Agencies of the Costa Rican government have been hit so badly by the Conti ransomware that the incoming president immediately declared a state of emergency, giving the country expanded law enforcement powers to go after the criminals. The US has also stepped in to support its ally, offering millions of dollars in bounties to anyone who can point the way to a Conti organizer.
National emergency for Costa Rican government, reward pool offered for assistance
The bounties offered for information about the Conti ransomware gang come from the US State Department, which is making a total of $15 million available. $10 million is set aside for identification of group leaders, and $5 million is up for information leading to the arrest of anyone involved with a Conti ransomware attack.
Ransomware has been out of control for years now, and there are no signs that criminal gangs are slowing down in spite of enhanced law enforcement efforts to track down the groups that create the biggest problems for national governments. Core members of one group often escape these campaigns, emerging months later as part of some new group. Large bounties are quickly becoming a regular part of the toolbox used to identify these individuals and incarcerate them.
The Conti ransomware group is a prime example of what happens when group leaders are not apprehended. The gang has been increasingly brazen in intentionally causing real world harm with its target selection, going after the likes of critical infrastructure companies and the health care field. The internal structure is highly organized, to the point of reflecting the structure of a legitimate corporation, and often disperses its work among remote contractors that are handling pieces of attacks that are so small they cannot be sure they are involved in an attack. It is thus unsurprising that a Conti affiliate is willing to go far enough to cause a national emergency to be declared.

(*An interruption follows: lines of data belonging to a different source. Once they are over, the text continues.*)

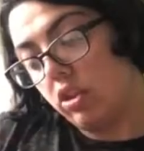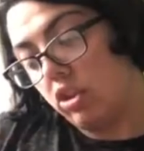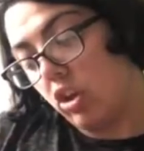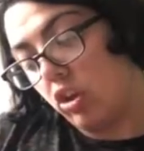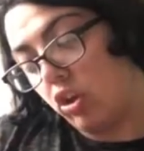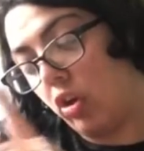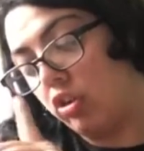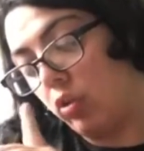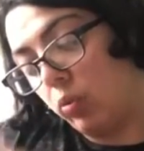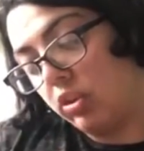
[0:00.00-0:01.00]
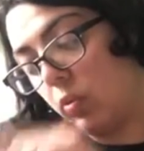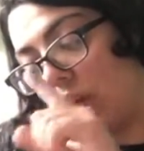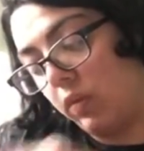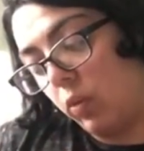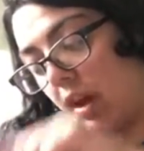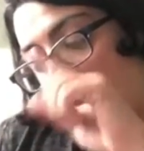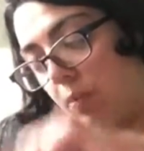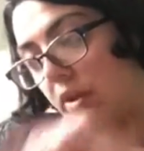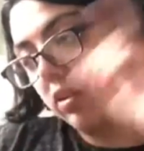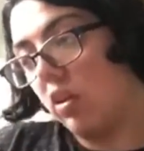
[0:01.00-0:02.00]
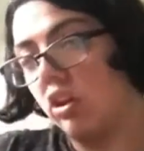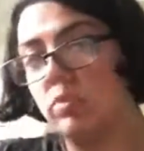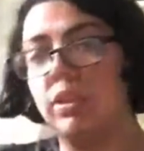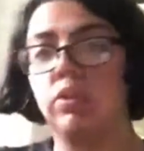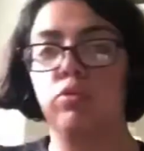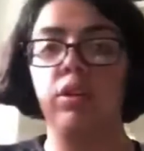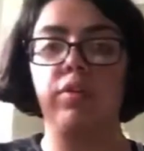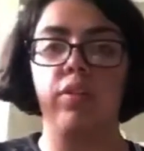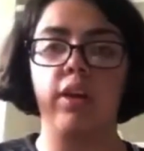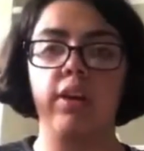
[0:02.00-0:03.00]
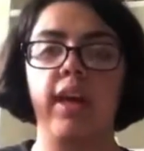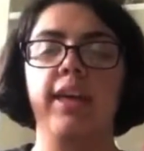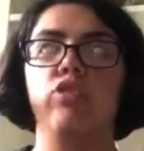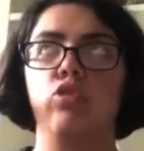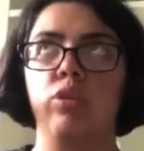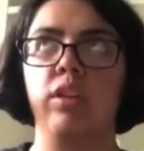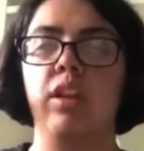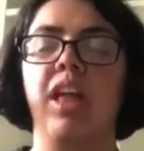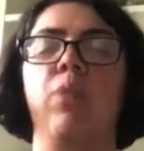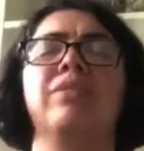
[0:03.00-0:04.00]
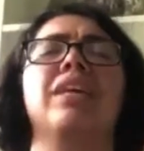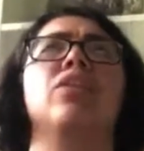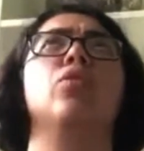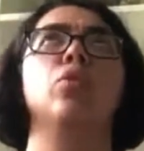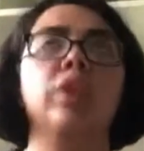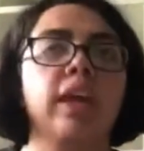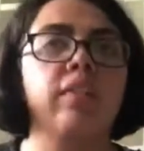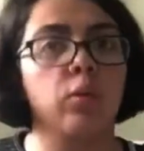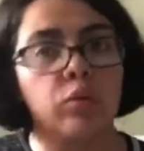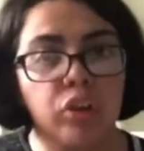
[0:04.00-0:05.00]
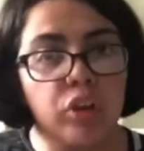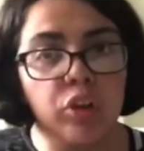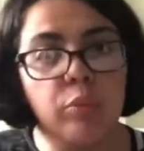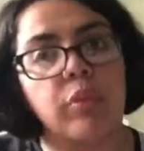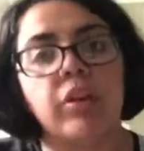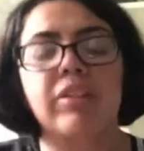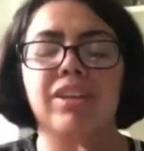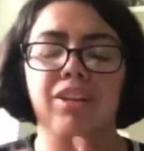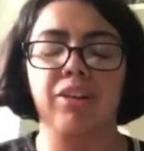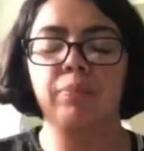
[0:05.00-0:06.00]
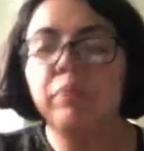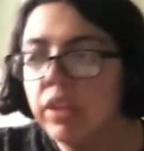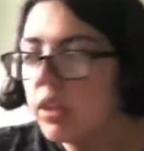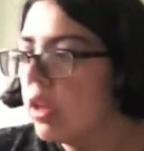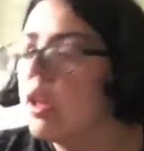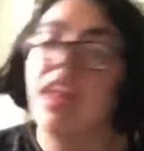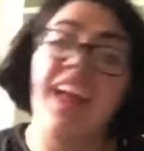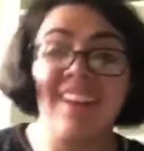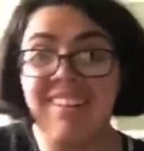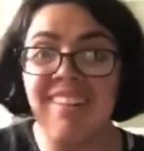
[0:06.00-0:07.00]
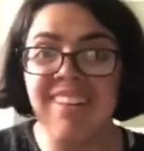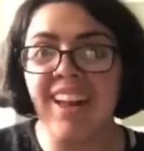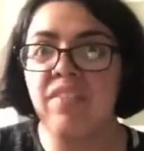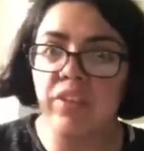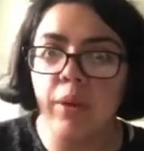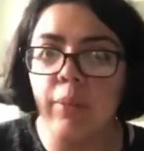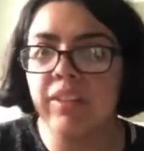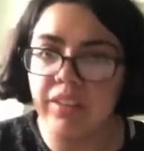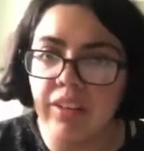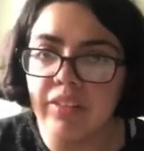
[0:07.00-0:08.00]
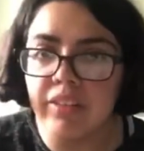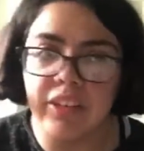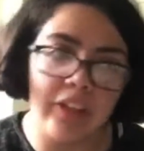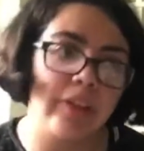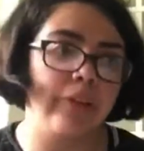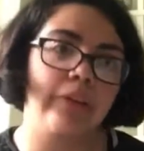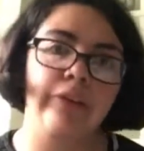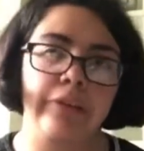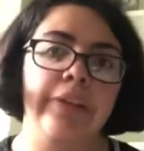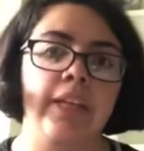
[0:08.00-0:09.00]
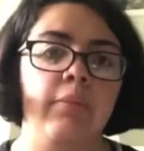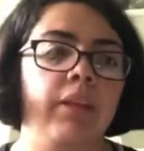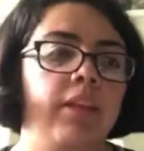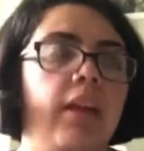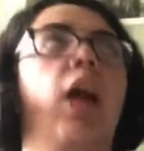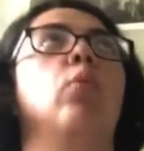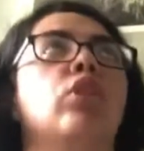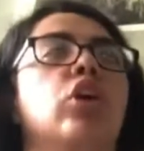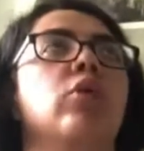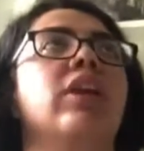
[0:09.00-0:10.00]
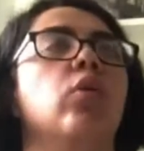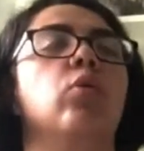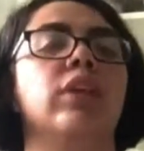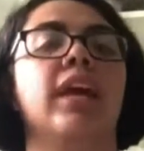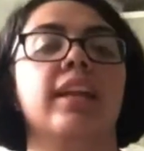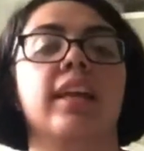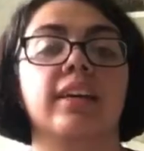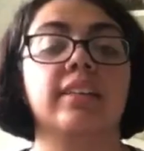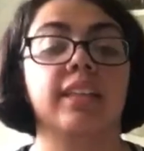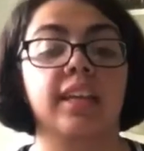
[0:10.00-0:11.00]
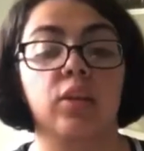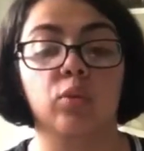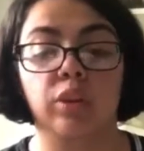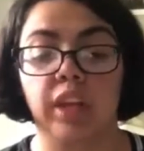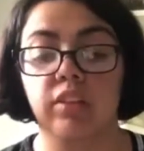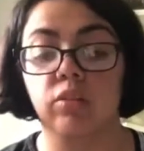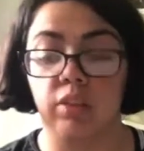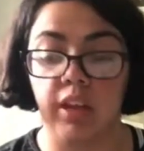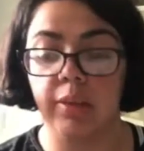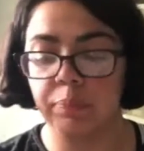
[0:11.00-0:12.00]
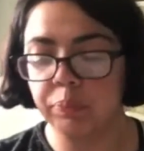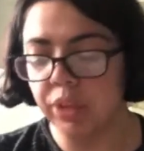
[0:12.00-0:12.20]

So going to Wizarding World of Harry Potter Hogsmeade. It was really fun. I enjoyed it. I would stay there all day if I wanted to. But you know, I can't. I have to come back to London, you know, and go uni. I'm like, I would go there all day, like stay there all day till night.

Devastating Conti ransomware attack on Costa Rican government agencies causes serious financial issues
The chain of attacks on Costa Rican government agencies began on April 17, quickly turning into a true national emergency. Conti ransomware made its way onto the servers of the finance and labor ministries as well as the organization that handles the country’s Social Security program and family welfare programs. Some online functions of the Treasury, such as tax payments, were also impacted by Conti ransomware.
Conti operates on an affiliate model, and this particular affiliate (“unc1756”) is also suspected in other attacks on government servers including a theft of intelligence materials from Peru. The attacker has already leaked information stolen from Costa Rica to the Conti ransomware dark web portal after the former president of the country refused to pay its $10 million ransom demand. The leaked data reportedly contains stolen databases and source code.
The focus on national government agencies might immediately raise suspicions of espionage, but Conti ransomware affiliates have become famous for quickly exploiting new vulnerabilities as they are published and being indiscriminate in who they attack. The perpetrator behind Costa Rica’s national emergency is at least as likely to be a basic criminal outfit as it is a state-backed threat actor.